### [Directions for this task]
Word for word, restate all the records; images are not part of the copy.

***

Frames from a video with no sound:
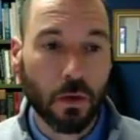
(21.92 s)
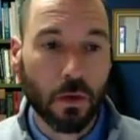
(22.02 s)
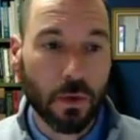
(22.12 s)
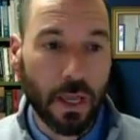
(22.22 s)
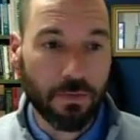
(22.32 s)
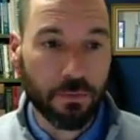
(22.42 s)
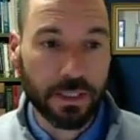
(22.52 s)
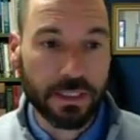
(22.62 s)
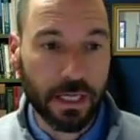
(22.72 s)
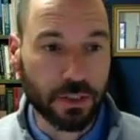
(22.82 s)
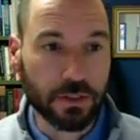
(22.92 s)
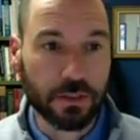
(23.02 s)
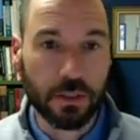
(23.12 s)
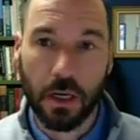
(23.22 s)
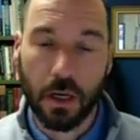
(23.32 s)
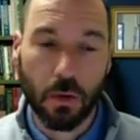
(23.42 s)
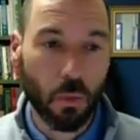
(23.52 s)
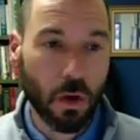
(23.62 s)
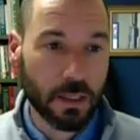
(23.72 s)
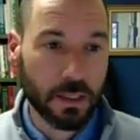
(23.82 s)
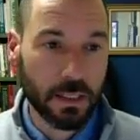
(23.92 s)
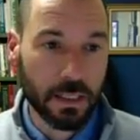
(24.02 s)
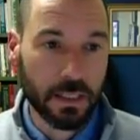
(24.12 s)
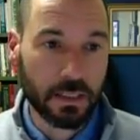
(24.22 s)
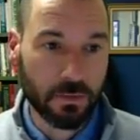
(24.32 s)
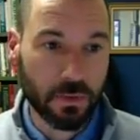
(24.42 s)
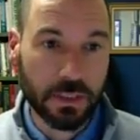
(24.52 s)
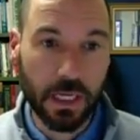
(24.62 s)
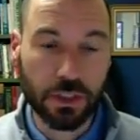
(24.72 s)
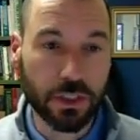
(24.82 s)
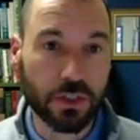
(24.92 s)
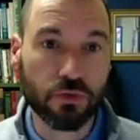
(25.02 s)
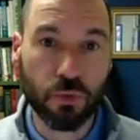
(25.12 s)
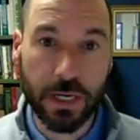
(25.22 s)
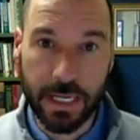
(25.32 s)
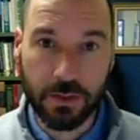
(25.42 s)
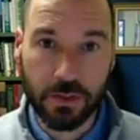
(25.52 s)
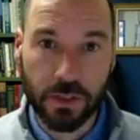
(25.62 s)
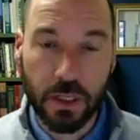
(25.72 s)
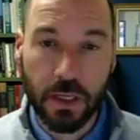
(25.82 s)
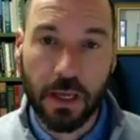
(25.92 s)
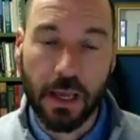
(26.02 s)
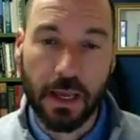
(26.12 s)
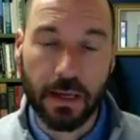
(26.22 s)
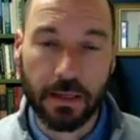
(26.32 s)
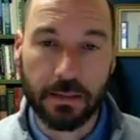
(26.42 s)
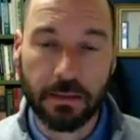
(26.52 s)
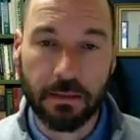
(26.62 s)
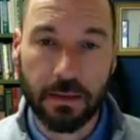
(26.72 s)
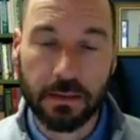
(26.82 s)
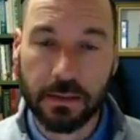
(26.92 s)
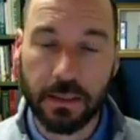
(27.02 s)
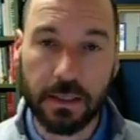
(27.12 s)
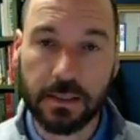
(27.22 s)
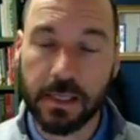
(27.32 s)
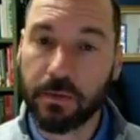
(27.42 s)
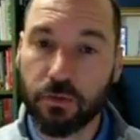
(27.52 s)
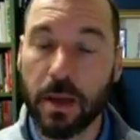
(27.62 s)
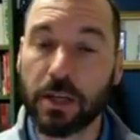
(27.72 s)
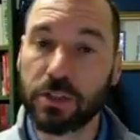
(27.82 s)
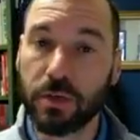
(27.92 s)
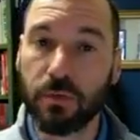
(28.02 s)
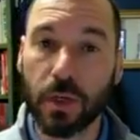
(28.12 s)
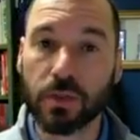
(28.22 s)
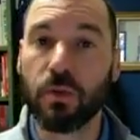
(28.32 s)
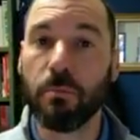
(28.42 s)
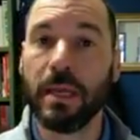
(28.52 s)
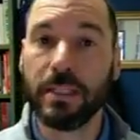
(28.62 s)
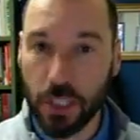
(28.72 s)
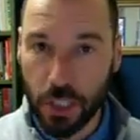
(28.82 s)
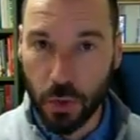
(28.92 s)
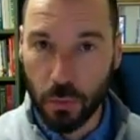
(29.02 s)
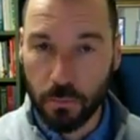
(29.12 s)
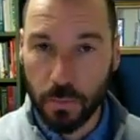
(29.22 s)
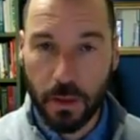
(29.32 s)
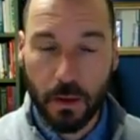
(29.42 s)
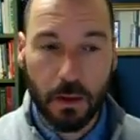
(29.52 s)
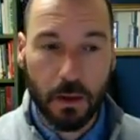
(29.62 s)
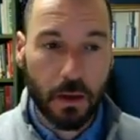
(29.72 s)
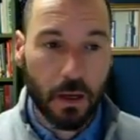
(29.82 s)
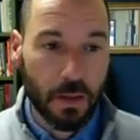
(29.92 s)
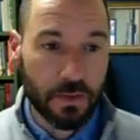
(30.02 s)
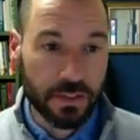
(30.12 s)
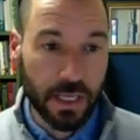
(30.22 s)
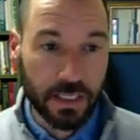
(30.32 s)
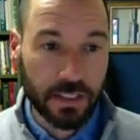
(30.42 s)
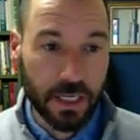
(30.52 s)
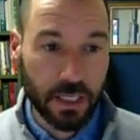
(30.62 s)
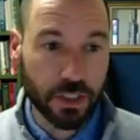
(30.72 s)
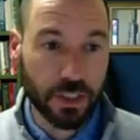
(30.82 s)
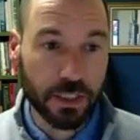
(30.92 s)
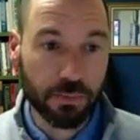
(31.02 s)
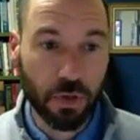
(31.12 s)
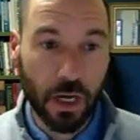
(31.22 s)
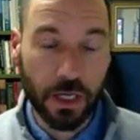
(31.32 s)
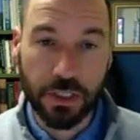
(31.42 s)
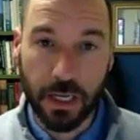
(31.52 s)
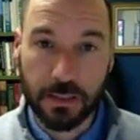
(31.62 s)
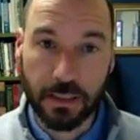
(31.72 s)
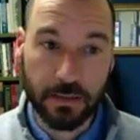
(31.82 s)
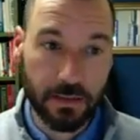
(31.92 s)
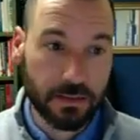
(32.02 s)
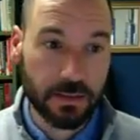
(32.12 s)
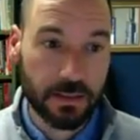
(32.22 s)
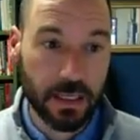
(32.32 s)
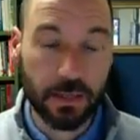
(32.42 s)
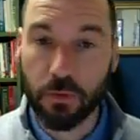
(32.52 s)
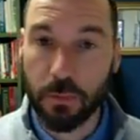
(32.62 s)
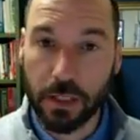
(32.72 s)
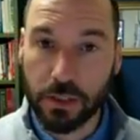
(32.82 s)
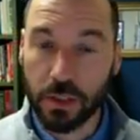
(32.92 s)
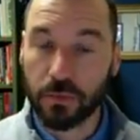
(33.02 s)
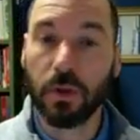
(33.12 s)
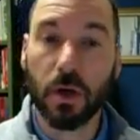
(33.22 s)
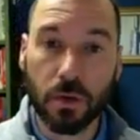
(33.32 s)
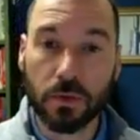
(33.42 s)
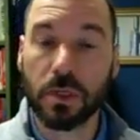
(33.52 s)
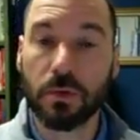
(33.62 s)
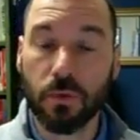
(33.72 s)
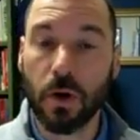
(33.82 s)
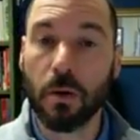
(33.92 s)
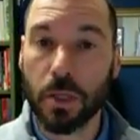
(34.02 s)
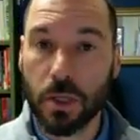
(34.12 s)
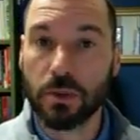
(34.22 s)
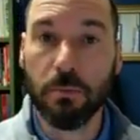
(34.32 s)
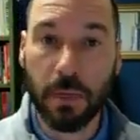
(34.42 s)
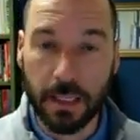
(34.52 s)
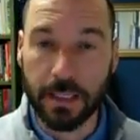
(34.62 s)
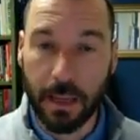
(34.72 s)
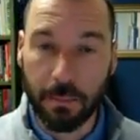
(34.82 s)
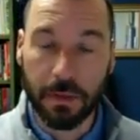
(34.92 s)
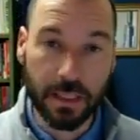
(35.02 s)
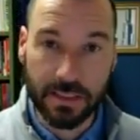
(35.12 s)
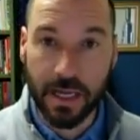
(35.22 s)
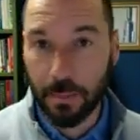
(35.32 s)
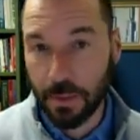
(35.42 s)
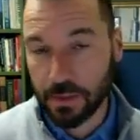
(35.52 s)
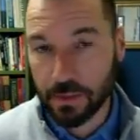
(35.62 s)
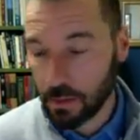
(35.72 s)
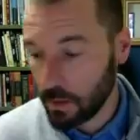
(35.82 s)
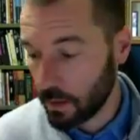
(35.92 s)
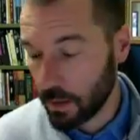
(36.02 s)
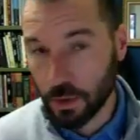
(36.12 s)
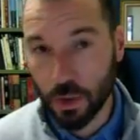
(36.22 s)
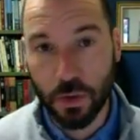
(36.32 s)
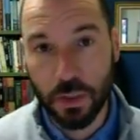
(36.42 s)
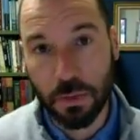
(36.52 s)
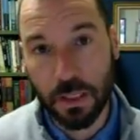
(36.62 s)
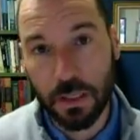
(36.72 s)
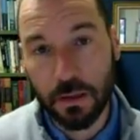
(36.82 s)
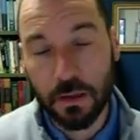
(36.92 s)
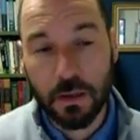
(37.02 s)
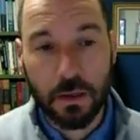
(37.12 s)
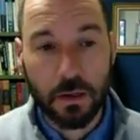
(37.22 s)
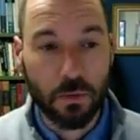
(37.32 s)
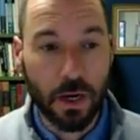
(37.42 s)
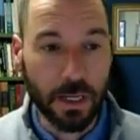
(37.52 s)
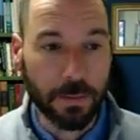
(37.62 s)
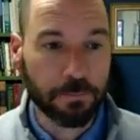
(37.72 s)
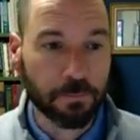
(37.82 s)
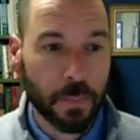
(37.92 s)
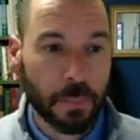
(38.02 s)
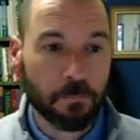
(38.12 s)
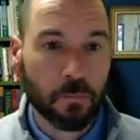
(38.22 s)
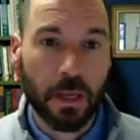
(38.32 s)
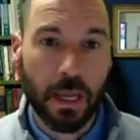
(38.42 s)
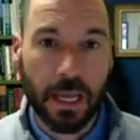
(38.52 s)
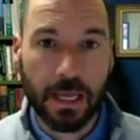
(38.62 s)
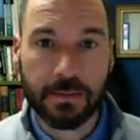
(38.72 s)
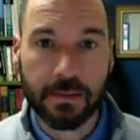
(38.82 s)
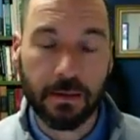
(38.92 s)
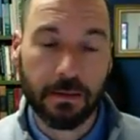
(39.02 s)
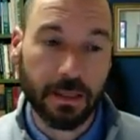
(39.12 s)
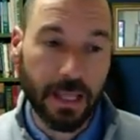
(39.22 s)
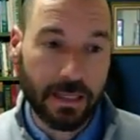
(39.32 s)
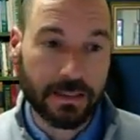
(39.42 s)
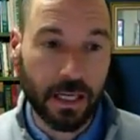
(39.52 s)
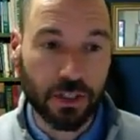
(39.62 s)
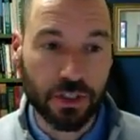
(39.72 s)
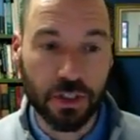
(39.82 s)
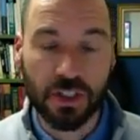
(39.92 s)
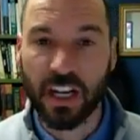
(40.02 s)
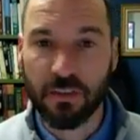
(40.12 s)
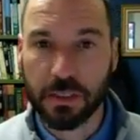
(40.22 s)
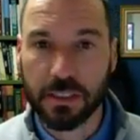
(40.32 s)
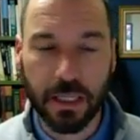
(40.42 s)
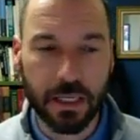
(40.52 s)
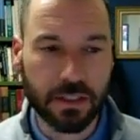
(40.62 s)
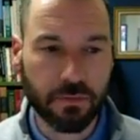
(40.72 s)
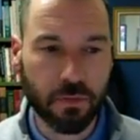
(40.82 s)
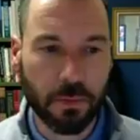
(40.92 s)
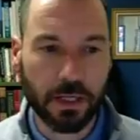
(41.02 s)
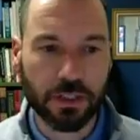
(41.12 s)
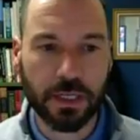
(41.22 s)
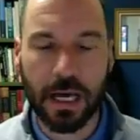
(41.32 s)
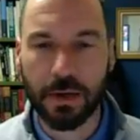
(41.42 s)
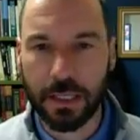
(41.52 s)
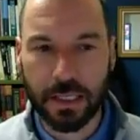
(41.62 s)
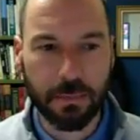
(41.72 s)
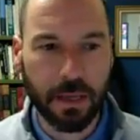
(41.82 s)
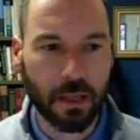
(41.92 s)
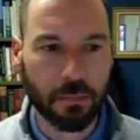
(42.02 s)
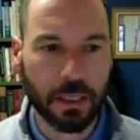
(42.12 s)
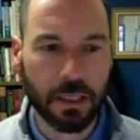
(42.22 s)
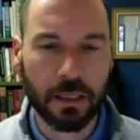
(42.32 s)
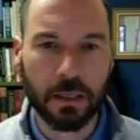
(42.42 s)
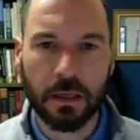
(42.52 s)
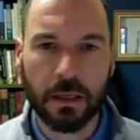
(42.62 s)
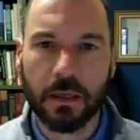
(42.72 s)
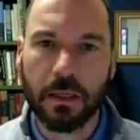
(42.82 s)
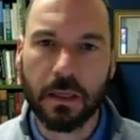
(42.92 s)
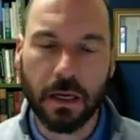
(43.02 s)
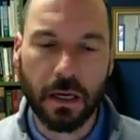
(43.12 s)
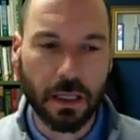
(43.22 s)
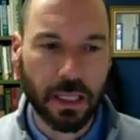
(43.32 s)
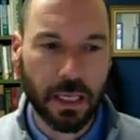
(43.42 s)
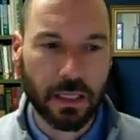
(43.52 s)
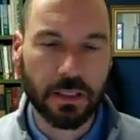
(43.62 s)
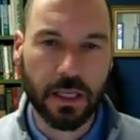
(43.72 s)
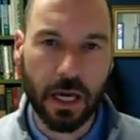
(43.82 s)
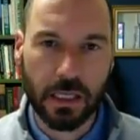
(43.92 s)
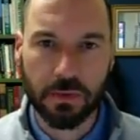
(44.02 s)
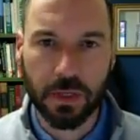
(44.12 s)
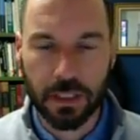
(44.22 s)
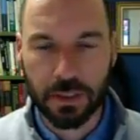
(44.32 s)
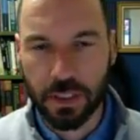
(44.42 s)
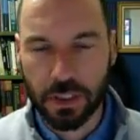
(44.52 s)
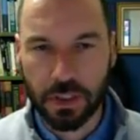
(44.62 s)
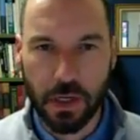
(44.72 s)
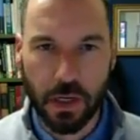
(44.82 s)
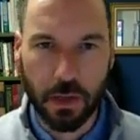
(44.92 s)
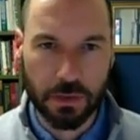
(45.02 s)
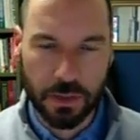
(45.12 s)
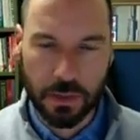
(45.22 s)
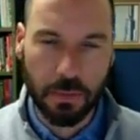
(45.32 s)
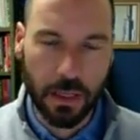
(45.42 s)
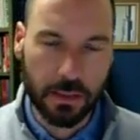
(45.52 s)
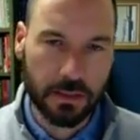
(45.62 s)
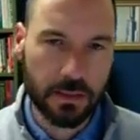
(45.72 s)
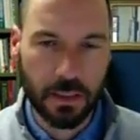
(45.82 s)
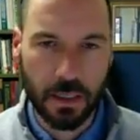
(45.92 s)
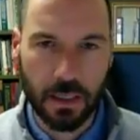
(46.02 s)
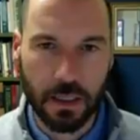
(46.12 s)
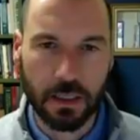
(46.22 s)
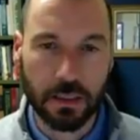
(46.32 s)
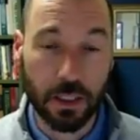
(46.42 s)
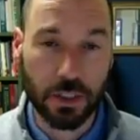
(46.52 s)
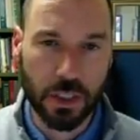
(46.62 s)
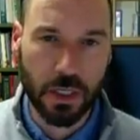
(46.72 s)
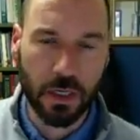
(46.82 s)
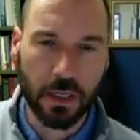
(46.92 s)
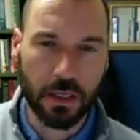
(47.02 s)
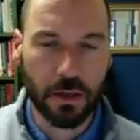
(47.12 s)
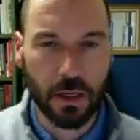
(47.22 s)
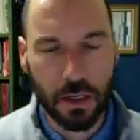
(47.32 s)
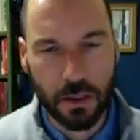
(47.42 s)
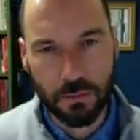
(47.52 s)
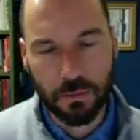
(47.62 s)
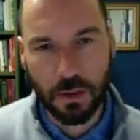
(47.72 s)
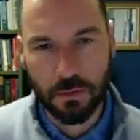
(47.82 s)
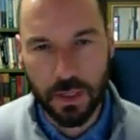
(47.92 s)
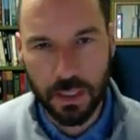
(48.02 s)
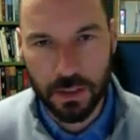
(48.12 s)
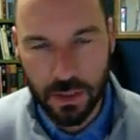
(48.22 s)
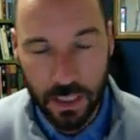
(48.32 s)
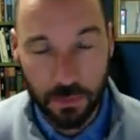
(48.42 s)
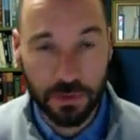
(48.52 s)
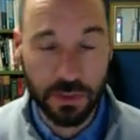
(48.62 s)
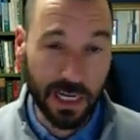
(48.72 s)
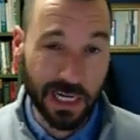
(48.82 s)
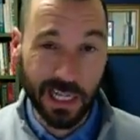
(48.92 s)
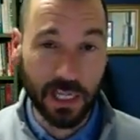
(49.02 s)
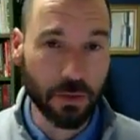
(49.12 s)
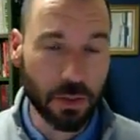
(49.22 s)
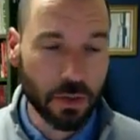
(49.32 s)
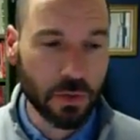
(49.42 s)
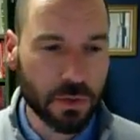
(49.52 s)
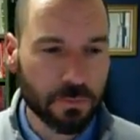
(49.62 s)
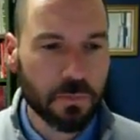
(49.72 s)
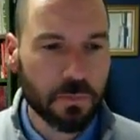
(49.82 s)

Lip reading: we have three sections. The first section is readings, and this is the information that flows from me to you. The second section is projects, and this is the information that flows from you to me, namely the assignments you're going to be writing. And the last section is kind of miscellaneous information, how to email me, a link to the Oxford English Dictionary, which is the best dictionary of the English language that I'd like you to use,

***

### [Exercise response]
Frames from a video with no sound:
(21.92 s)
(22.02 s)
(22.12 s)
(22.22 s)
(22.32 s)
(22.42 s)
(22.52 s)
(22.62 s)
(22.72 s)
(22.82 s)
(22.92 s)
(23.02 s)
(23.12 s)
(23.22 s)
(23.32 s)
(23.42 s)
(23.52 s)
(23.62 s)
(23.72 s)
(23.82 s)
(23.92 s)
(24.02 s)
(24.12 s)
(24.22 s)
(24.32 s)
(24.42 s)
(24.52 s)
(24.62 s)
(24.72 s)
(24.82 s)
(24.92 s)
(25.02 s)
(25.12 s)
(25.22 s)
(25.32 s)
(25.42 s)
(25.52 s)
(25.62 s)
(25.72 s)
(25.82 s)
(25.92 s)
(26.02 s)
(26.12 s)
(26.22 s)
(26.32 s)
(26.42 s)
(26.52 s)
(26.62 s)
(26.72 s)
(26.82 s)
(26.92 s)
(27.02 s)
(27.12 s)
(27.22 s)
(27.32 s)
(27.42 s)
(27.52 s)
(27.62 s)
(27.72 s)
(27.82 s)
(27.92 s)
(28.02 s)
(28.12 s)
(28.22 s)
(28.32 s)
(28.42 s)
(28.52 s)
(28.62 s)
(28.72 s)
(28.82 s)
(28.92 s)
(29.02 s)
(29.12 s)
(29.22 s)
(29.32 s)
(29.42 s)
(29.52 s)
(29.62 s)
(29.72 s)
(29.82 s)
(29.92 s)
(30.02 s)
(30.12 s)
(30.22 s)
(30.32 s)
(30.42 s)
(30.52 s)
(30.62 s)
(30.72 s)
(30.82 s)
(30.92 s)
(31.02 s)
(31.12 s)
(31.22 s)
(31.32 s)
(31.42 s)
(31.52 s)
(31.62 s)
(31.72 s)
(31.82 s)
(31.92 s)
(32.02 s)
(32.12 s)
(32.22 s)
(32.32 s)
(32.42 s)
(32.52 s)
(32.62 s)
(32.72 s)
(32.82 s)
(32.92 s)
(33.02 s)
(33.12 s)
(33.22 s)
(33.32 s)
(33.42 s)
(33.52 s)
(33.62 s)
(33.72 s)
(33.82 s)
(33.92 s)
(34.02 s)
(34.12 s)
(34.22 s)
(34.32 s)
(34.42 s)
(34.52 s)
(34.62 s)
(34.72 s)
(34.82 s)
(34.92 s)
(35.02 s)
(35.12 s)
(35.22 s)
(35.32 s)
(35.42 s)
(35.52 s)
(35.62 s)
(35.72 s)
(35.82 s)
(35.92 s)
(36.02 s)
(36.12 s)
(36.22 s)
(36.32 s)
(36.42 s)
(36.52 s)
(36.62 s)
(36.72 s)
(36.82 s)
(36.92 s)
(37.02 s)
(37.12 s)
(37.22 s)
(37.32 s)
(37.42 s)
(37.52 s)
(37.62 s)
(37.72 s)
(37.82 s)
(37.92 s)
(38.02 s)
(38.12 s)
(38.22 s)
(38.32 s)
(38.42 s)
(38.52 s)
(38.62 s)
(38.72 s)
(38.82 s)
(38.92 s)
(39.02 s)
(39.12 s)
(39.22 s)
(39.32 s)
(39.42 s)
(39.52 s)
(39.62 s)
(39.72 s)
(39.82 s)
(39.92 s)
(40.02 s)
(40.12 s)
(40.22 s)
(40.32 s)
(40.42 s)
(40.52 s)
(40.62 s)
(40.72 s)
(40.82 s)
(40.92 s)
(41.02 s)
(41.12 s)
(41.22 s)
(41.32 s)
(41.42 s)
(41.52 s)
(41.62 s)
(41.72 s)
(41.82 s)
(41.92 s)
(42.02 s)
(42.12 s)
(42.22 s)
(42.32 s)
(42.42 s)
(42.52 s)
(42.62 s)
(42.72 s)
(42.82 s)
(42.92 s)
(43.02 s)
(43.12 s)
(43.22 s)
(43.32 s)
(43.42 s)
(43.52 s)
(43.62 s)
(43.72 s)
(43.82 s)
(43.92 s)
(44.02 s)
(44.12 s)
(44.22 s)
(44.32 s)
(44.42 s)
(44.52 s)
(44.62 s)
(44.72 s)
(44.82 s)
(44.92 s)
(45.02 s)
(45.12 s)
(45.22 s)
(45.32 s)
(45.42 s)
(45.52 s)
(45.62 s)
(45.72 s)
(45.82 s)
(45.92 s)
(46.02 s)
(46.12 s)
(46.22 s)
(46.32 s)
(46.42 s)
(46.52 s)
(46.62 s)
(46.72 s)
(46.82 s)
(46.92 s)
(47.02 s)
(47.12 s)
(47.22 s)
(47.32 s)
(47.42 s)
(47.52 s)
(47.62 s)
(47.72 s)
(47.82 s)
(47.92 s)
(48.02 s)
(48.12 s)
(48.22 s)
(48.32 s)
(48.42 s)
(48.52 s)
(48.62 s)
(48.72 s)
(48.82 s)
(48.92 s)
(49.02 s)
(49.12 s)
(49.22 s)
(49.32 s)
(49.42 s)
(49.52 s)
(49.62 s)
(49.72 s)
(49.82 s)

Lip reading: we have three sections. The first section is readings, and this is the information that flows from me to you. The second section is projects, and this is the information that flows from you to me, namely the assignments you're going to be writing. And the last section is kind of miscellaneous information, how to email me, a link to the Oxford English Dictionary, which is the best dictionary of the English language that I'd like you to use,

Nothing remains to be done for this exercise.